Madison, WI, has a citywide Neighborhood Indicators Project which provides key characteristics and indicators at the neighborhood level. The project is also an attempt to “democratize” data that already exist in some form but might otherwise remain difficult to use and access. The city has also used funding from Community Block Grant Development (CDBG) to address foreclosure prevention and neighborhood stabilization projects.
In Sonoma County, CA, the Community Development Commission administers a Housing Rehabilitation Loan Program that provides financial assistance to low-income occupants and home owners, to make necessary repairs to their dwellings.
Chula Vista, CL, has implemented an abandoned-property registration program that requires deed holders to register with the city within 10 days of transfer from a family to a bank. The deed holder is then required to maintain the house consistent with how other homes in the neighborhood are maintained.
Philadelphia, PA, operates the Philadelphia Residential Mortgage Foreclosure Prevention Program. As part of the program, certified housing counselors assist homeowners to negotiate a more affordable mortgage payment with their lender. Free legal assistance is also available if necessary.

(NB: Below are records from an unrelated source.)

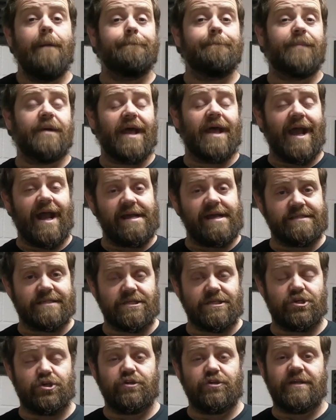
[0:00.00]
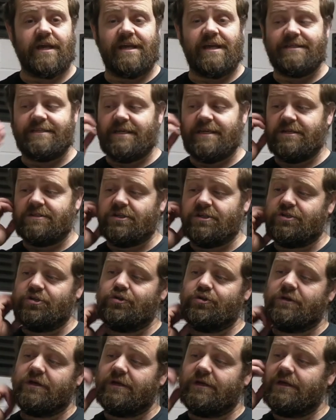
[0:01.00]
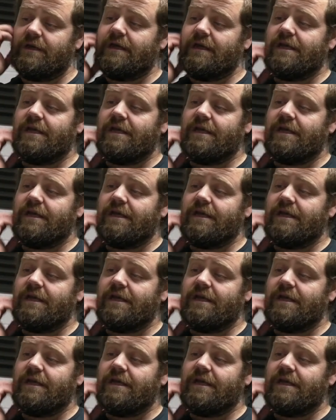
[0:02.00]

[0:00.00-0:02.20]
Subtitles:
But it is a good idea to do it.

The board of Cook County, IL, has authorized a mediation program administered by the local circuit court in conjunction with the Illinois Housing Development Authority, the Chicago Bar Foundation, and other organizations. They are working with legal aid groups and housing counselors to provide free assistance to homeowners who have received a summons to court.
Another mediation program was implemented in Cuyahoga County, Ohio. The program aims to minimize case processing time, save costs and expenses and to prevent adverse social consequences of vacated and abandoned houses in the community.
Allegheny County, PA, established in 2009 a Residential Mortgage Foreclosure Program in collaboration with private sector entities. The primary objective of the program is to provide a single unified process for the amicable resolution of mortgage foreclosure proceedings through court intervention, counseling, and conciliation.
Philadelphia, PA, funds foreclosure counseling through multiple channels. The primary funders are the City of Philadelphia’s Office of Housing and Community Development (OHCD), the Pennsylvania Housing Finance Agency (PHFA), and the U.S. Department of Housing and Urban Development (HUD). Between 2009 and 2013, the OHCD and the PHFA have each approved 25 agencies for foreclosure counseling in Philadelphia, while HUD has approved 20.
Because predatory lending has been a large contributor to the foreclosure crisis, the “Don’t Borrow Trouble” program initiated in Boston, MA, as early as 1999 was taken nationwide by Freddie Mac. The campaign includes public awareness, consumer education, and access to counseling and loan restructuring.
In 2013, Miami, FL, has filed suit against Bank of America, CitiGroup, and Wells Fargo alleging violations of the Federal Fair Housing Act by engaging in predatory mortgage loans to minority residents, resulting in a rash of foreclosures. In September 2015, the 11th Circuit Court of Appeals overturned a lower court's decision to dismiss such lawsuits by the city against Bank of America, Wells Fargo and Citigroup Inc. The case is currently discussed in the U.S Supreme Court.
Cleveland, OH has experimented with boarding up windows of abandoned homes with decorated boards. These boards are meant to indicate would-be thieves that someone has invested in the home and is keeping a watchful eye on it.